Alliance PharmaBranded generic medicines group Alliance Pharma is reaping the benefits of its 2007 restructuring and strategy shift and offers investors insulation from downturn.

According to CEO John Dawson, the cash-generative counter – behind niche cough suppressant Pavacol-D, dermatology brand Hydromol and the Nu-seals low-dose aspirin among other products – is running much leaner and is now focused ‘more on the trading rather than the (product) development side of the business’.

Now, ‘we have a good portfolio of brands that are in demand’, while the fact that sales are predominantly prescription driven and targeted at national health services means the business should remain largely unaffected by recession. ‘If he has a patient that needs treatment, a doctor tends not to consider the wider economy,’ explains Dawson.

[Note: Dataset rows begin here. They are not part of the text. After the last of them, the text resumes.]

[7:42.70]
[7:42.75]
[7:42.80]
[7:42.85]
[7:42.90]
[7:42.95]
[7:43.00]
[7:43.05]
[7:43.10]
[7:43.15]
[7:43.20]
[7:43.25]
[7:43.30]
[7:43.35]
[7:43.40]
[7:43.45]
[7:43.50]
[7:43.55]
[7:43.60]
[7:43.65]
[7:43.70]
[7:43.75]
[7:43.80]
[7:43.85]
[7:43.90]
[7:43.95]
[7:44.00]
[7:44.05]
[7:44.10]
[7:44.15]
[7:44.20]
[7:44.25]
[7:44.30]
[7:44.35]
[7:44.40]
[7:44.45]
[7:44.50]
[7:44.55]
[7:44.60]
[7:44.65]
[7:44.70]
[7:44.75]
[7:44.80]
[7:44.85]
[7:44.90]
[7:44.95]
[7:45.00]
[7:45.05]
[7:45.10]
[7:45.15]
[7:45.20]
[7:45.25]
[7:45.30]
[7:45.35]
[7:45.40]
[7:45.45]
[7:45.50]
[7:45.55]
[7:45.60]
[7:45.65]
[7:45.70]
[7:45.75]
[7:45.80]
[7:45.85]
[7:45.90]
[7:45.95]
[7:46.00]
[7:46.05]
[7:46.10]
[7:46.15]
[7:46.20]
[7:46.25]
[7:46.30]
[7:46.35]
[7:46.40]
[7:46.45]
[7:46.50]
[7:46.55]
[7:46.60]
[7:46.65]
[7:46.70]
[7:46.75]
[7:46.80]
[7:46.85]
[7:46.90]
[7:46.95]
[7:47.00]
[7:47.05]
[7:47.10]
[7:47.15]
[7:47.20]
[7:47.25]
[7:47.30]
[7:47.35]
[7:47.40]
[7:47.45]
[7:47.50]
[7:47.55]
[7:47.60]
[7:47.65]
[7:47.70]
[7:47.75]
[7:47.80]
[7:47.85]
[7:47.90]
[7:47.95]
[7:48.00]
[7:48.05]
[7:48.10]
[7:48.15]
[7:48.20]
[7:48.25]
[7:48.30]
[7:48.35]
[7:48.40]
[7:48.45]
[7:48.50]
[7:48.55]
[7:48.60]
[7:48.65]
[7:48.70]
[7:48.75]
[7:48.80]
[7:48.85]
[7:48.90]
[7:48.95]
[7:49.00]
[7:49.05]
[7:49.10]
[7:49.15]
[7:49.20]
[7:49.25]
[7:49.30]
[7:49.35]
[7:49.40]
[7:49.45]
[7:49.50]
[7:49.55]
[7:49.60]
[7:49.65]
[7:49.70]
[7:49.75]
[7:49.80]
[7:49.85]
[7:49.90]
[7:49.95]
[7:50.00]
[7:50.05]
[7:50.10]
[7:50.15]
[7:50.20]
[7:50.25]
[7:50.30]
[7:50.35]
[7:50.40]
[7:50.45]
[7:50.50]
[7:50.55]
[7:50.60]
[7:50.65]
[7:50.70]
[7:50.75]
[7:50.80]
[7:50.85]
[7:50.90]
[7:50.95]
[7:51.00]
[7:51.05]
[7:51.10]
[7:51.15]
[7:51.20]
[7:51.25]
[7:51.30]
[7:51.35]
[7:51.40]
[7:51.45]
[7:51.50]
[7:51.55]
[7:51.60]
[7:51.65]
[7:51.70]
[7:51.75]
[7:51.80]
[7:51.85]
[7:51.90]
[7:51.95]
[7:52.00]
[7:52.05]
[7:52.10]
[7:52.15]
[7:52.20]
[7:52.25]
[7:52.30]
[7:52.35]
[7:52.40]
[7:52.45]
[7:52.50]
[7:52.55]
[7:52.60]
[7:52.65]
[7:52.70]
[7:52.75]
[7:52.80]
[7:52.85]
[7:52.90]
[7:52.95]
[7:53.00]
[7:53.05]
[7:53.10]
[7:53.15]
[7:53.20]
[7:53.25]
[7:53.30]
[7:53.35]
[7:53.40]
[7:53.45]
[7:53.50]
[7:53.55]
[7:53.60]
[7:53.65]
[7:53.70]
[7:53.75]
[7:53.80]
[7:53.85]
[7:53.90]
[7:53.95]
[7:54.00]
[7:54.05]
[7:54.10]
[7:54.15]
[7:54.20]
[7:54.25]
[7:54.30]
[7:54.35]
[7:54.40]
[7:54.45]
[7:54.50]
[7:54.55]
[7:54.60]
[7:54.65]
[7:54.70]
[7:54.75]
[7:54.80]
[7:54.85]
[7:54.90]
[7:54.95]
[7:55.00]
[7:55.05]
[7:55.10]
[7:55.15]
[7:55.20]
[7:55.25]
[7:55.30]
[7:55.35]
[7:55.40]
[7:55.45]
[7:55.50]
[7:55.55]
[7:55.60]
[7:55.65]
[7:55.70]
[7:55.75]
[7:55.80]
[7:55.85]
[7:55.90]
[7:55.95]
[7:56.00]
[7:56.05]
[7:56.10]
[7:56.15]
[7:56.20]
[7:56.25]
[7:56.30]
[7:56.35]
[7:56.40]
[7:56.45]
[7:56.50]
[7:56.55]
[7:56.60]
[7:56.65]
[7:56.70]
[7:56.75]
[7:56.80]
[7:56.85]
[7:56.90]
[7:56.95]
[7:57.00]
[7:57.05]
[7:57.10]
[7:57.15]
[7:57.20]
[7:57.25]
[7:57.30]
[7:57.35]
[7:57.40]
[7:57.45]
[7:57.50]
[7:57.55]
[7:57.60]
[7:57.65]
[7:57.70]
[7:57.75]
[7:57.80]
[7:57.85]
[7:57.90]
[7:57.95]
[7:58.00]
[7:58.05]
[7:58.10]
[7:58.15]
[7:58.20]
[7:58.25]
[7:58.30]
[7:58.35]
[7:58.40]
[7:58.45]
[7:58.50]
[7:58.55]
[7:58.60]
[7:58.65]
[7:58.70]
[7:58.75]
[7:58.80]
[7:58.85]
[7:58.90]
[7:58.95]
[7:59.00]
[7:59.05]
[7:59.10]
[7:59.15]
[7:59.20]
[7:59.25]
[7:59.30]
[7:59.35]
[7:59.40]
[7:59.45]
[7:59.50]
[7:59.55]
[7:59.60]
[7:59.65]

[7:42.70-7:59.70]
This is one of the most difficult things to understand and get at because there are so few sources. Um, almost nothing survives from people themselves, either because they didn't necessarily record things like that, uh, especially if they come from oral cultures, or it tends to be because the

Alliance Pharma recently reported strong second-half trading for 2008, during which it enjoyed positive sales growth ‘across a number of brands’. Turnover of £11.9m was £2m up on the first half, while calendar-year sales were 20% ahead of 2007 at £21.8m. The end result is that full year ‘pre-tax trading profits’ are expected to be ‘not less than £2.3m’, significantly ahead of the £2m forecast by analysts.Now profitable and generating cash, the historically heavily leveraged company is also paying down its manageable levels of long-term debt.

Alliance Pharma, which announced a swing from losses of £900,000 to pre-tax profits of £1m at the half year, is now forecast to grow profits from £2.3m to £2.9m in 2009, giving earnings of 1.31p and placing the shares on a miserly p/e of 3.3. We think the company, an erstwhile recommendation in which astute investor Nigel Wray recently upped his stake to 7.51%, is significantly undervalued.